E-Trade reported its results after markets closed. Its shares rose 43 cents, or 11.9 percent, in after-hours trading after gaining 29 cents to $3.62 in the regular session.
Ever since E-Trade sold a $3 billion book of risky mortgage investments at less than 30 cents on the dollar, the beleaguered company has been attempting to repair its finances. E-Trade expects to lose as much as $1.5 billion on a portfolio of home equity loans, and the company's stock has surrendered three-quarters of its value in the past six months.
E-Trade set aside $234 million to cover bad mortgage loans in the first quarter, pushing total revenue down to $316.2 million from $645 million last year.

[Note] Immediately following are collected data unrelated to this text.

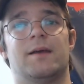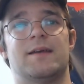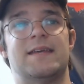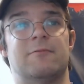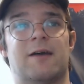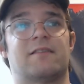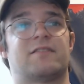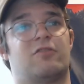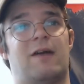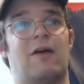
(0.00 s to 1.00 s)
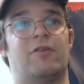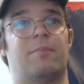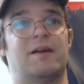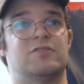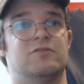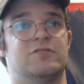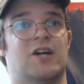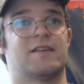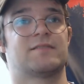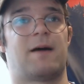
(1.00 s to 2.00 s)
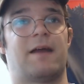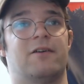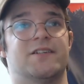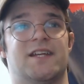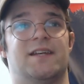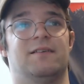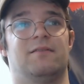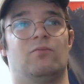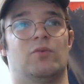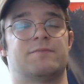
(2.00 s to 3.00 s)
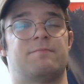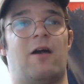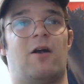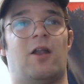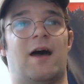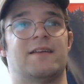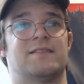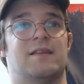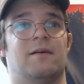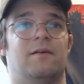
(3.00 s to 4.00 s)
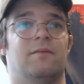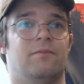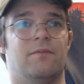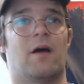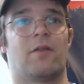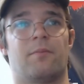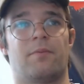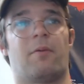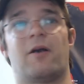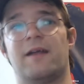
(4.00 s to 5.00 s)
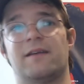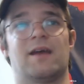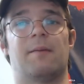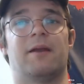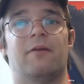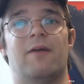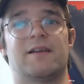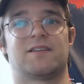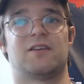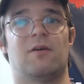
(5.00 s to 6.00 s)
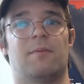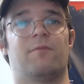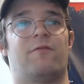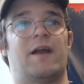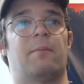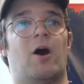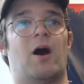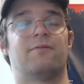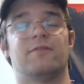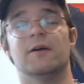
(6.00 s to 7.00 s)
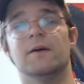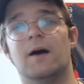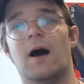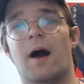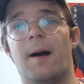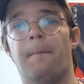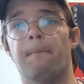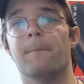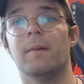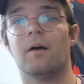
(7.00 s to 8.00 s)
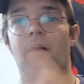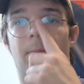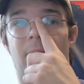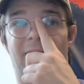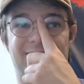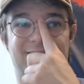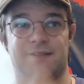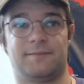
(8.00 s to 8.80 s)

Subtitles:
He got surrounded by 2 giant spiders and was paralyzed, and the other party had to come in and rescue him and fight him off. But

The company's ill-timed foray into mortgage investing has masked the core strength of E-Trade's underlying business.
E-Trade added 62,000 accounts in the first three months of the year, bringing the total to 4.8 million. Trading volume jumped 12 percent to 190,724 trades a day on average.
Further, these metrics do not tell the whole story because many customers have taken their business to TD Ameritrade after reading E-Trade's bad news and one analyst's comments that E-Trade could go bankrupt.
"We're seeing customer metrics, new accounts and business heading in the right direction," said Chief Executive Don Layton.
E-Trade has been jettisoning risky debt from its balance sheet, which shrank by about $3.5 billion during the quarter. The company is looking to increase its cash holdings and refocus on its retail banking and brokerage operations.
Trading volume among retail investors has been propelled by tumult in the markets. Though the Standard & Poor's 500 Index sank 10 percent in the first quarter, trading volume remained heavy.
Many analysts expect the bump discount brokers have enjoyed from volatile markets will not last. If the U.S. economy enters into a recession which E-Trade said has already happened the pressure on the retail investor will overwhelm the boost from market turbulence.
Friedman Billings Ramsey analyst Matt Snowling wrote in a client note it will be tough for TD Ameritrade to keep up these strong earnings. Though asset growth in the first quarter was encouraging, Snowling said people are going to start trading less in the coming months as volatility wanes.
Ameritrade shares fell 8 cents to $17.50 in regular trading Thursday, then gained 28 cents in extended electronic trading.